Some information in this article was provided by Stewart’s son John and Army friend Anthony Japuntich.
Article prepared by Elizabeth Belcher and Montana Bria, George Washington High School JROTC
March 2018

— General / Personal —

Last name: STEWART

First name: JIMMY GOETHEL

Home of Record (official): MIDDLEPORT

State (official): OH

Date of Birth: Friday, December 25, 1942

Sex: Male

Race: Caucasian

Marital Status: Married

— Military —

Branch: Army

Rank: SSG

Serial Number: 15614853

Component: Regular

Posthumous promotion as indicated

Pay grade: E5

MOS (Military Occupational Specialty code): 11B40

— Action —

Start of Tour: Friday, August 20, 1965

Date of Casualty: Wednesday, May 18, 1966

Age at time of loss: 23

Casualty type: (A1) Hostile, died

Reason: Gun, small arms fire (Ground casualty)

Country: South VietNam

Province: Unknown/Not Reported

The Wall: Panel 07E – Row 084

Viet Nam Congressional Medal of Honor Recipient. Stewart served as a Staff Sergeant, United States Army, Company B, 2d Battalion, 12th Cavalry, 1st Cavalry Division (Airmobile). He was awarded his medal posthumously for service at the Republic of Vietnam, on May 18, 1966. His citation reads-For conspicuous gallantry and intrepidity in action at the risk of his life above and beyond the call of duty. Early in the morning a reinforced North Vietnamese company attacked Company B, which was manning a defensive perimeter in Vietnam. The surprise onslaught wounded 5 members of a 6-man squad caught in the direct path of the enemy’s thrust. S/Sgt. Stewart became a lone defender of vital terrain–virtually 1 man against a hostile platoon. Refusing to take advantage of a lull in the firing which would have permitted him to withdraw, S/Sgt. Stewart elected to hold his ground to protect his fallen comrades and prevent an enemy penetration of the company perimeter.

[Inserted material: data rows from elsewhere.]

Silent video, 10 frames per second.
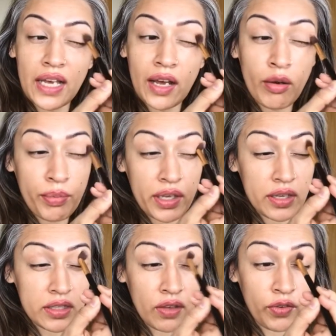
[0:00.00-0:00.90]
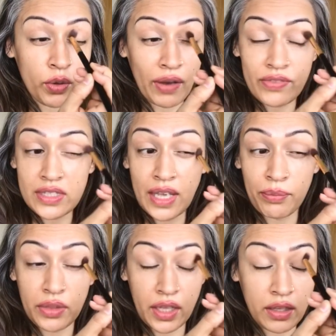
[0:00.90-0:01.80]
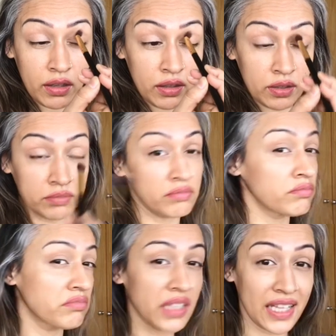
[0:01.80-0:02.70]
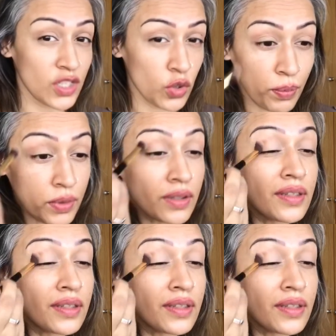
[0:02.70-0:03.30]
out because if you have the same thing, it's normal.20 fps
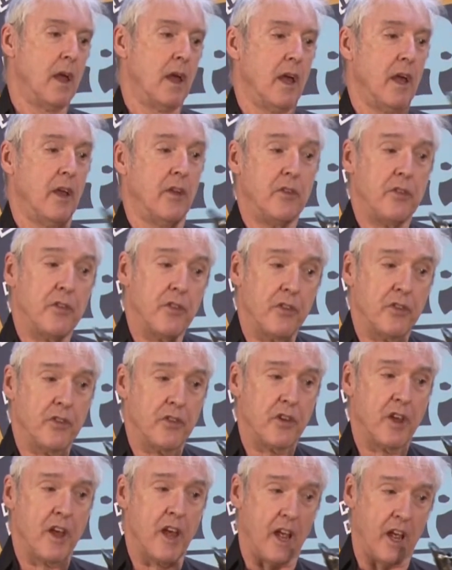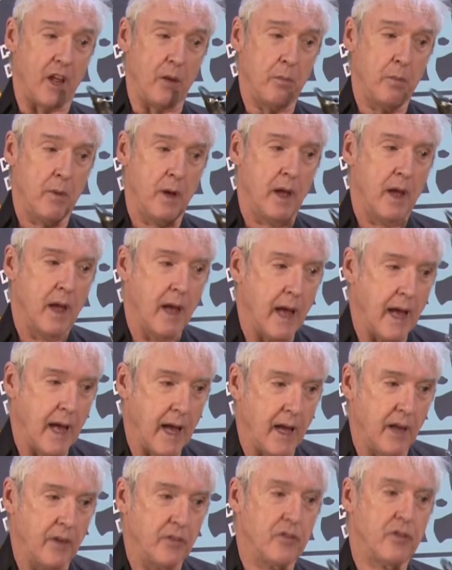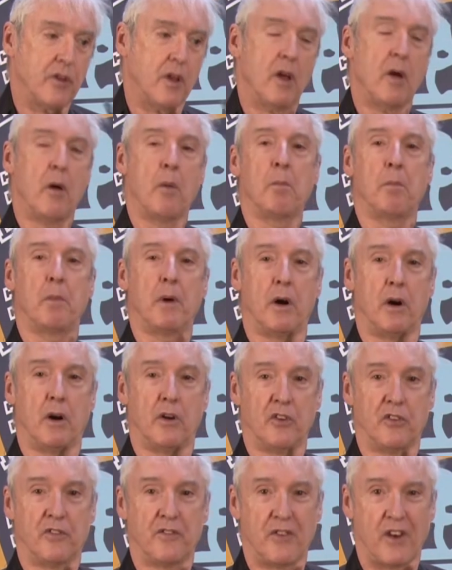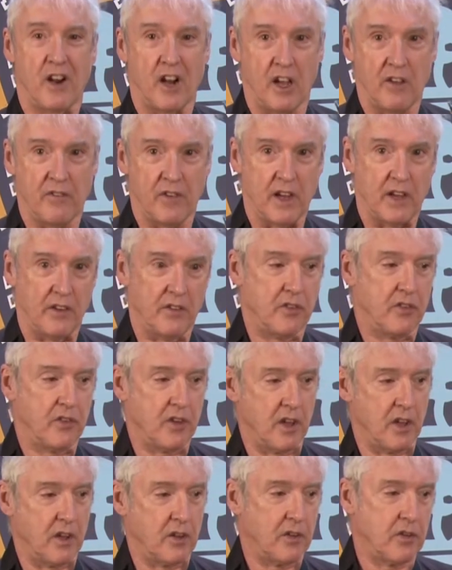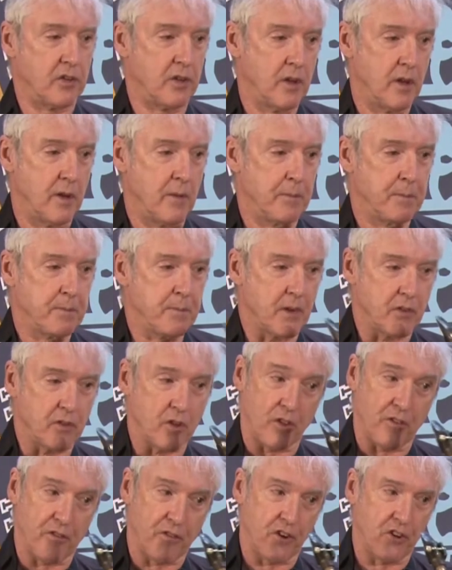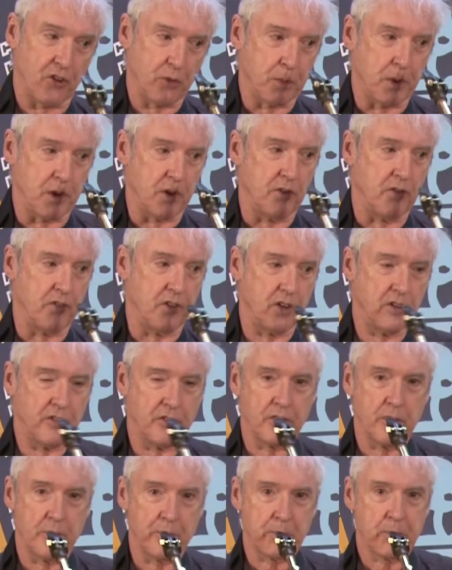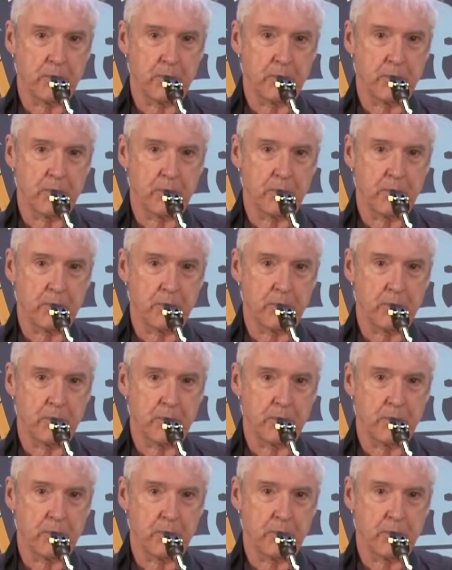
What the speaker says: is the same as bars 5 and 6. So the first bit is this.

As the full force of the platoon-sized man attack struck his lone position, he fought like a man possessed; emptying magazine after magazine at the determined, on-charging enemy. The enemy drove almost to his position and hurled grenades, but S/Sgt. Stewart decimated them by retrieving and throwing the grenades back. Exhausting his ammunition, he crawled under intense fire to his wounded team members and collected ammunition that they were unable to use. Far past the normal point of exhaustion, he held his position for 4 harrowing hours and through 3 assaults, annihilating the enemy as they approached and before they could get a foothold. As a result of his defense, the company position held until the arrival of a reinforcing platoon which counterattacked the enemy, now occupying foxholes to the left of S/Sgt. Stewart’s position. After the counterattack, his body was found in a shallow enemy hole where he had advanced in order to add his fire to that of the counterattacking platoon. Eight enemy dead were found around his immediate position, with evidence that 15 others had been dragged away. The wounded whom he gave his life to protect, were recovered and evacuated. S/Sgt. Stewart’s indomitable courage, in the face of overwhelming odds, stands as a tribute to himself and an inspiration to all men of his unit. His actions were in the highest traditions of the U.S. Army and the Armed Forces of his country.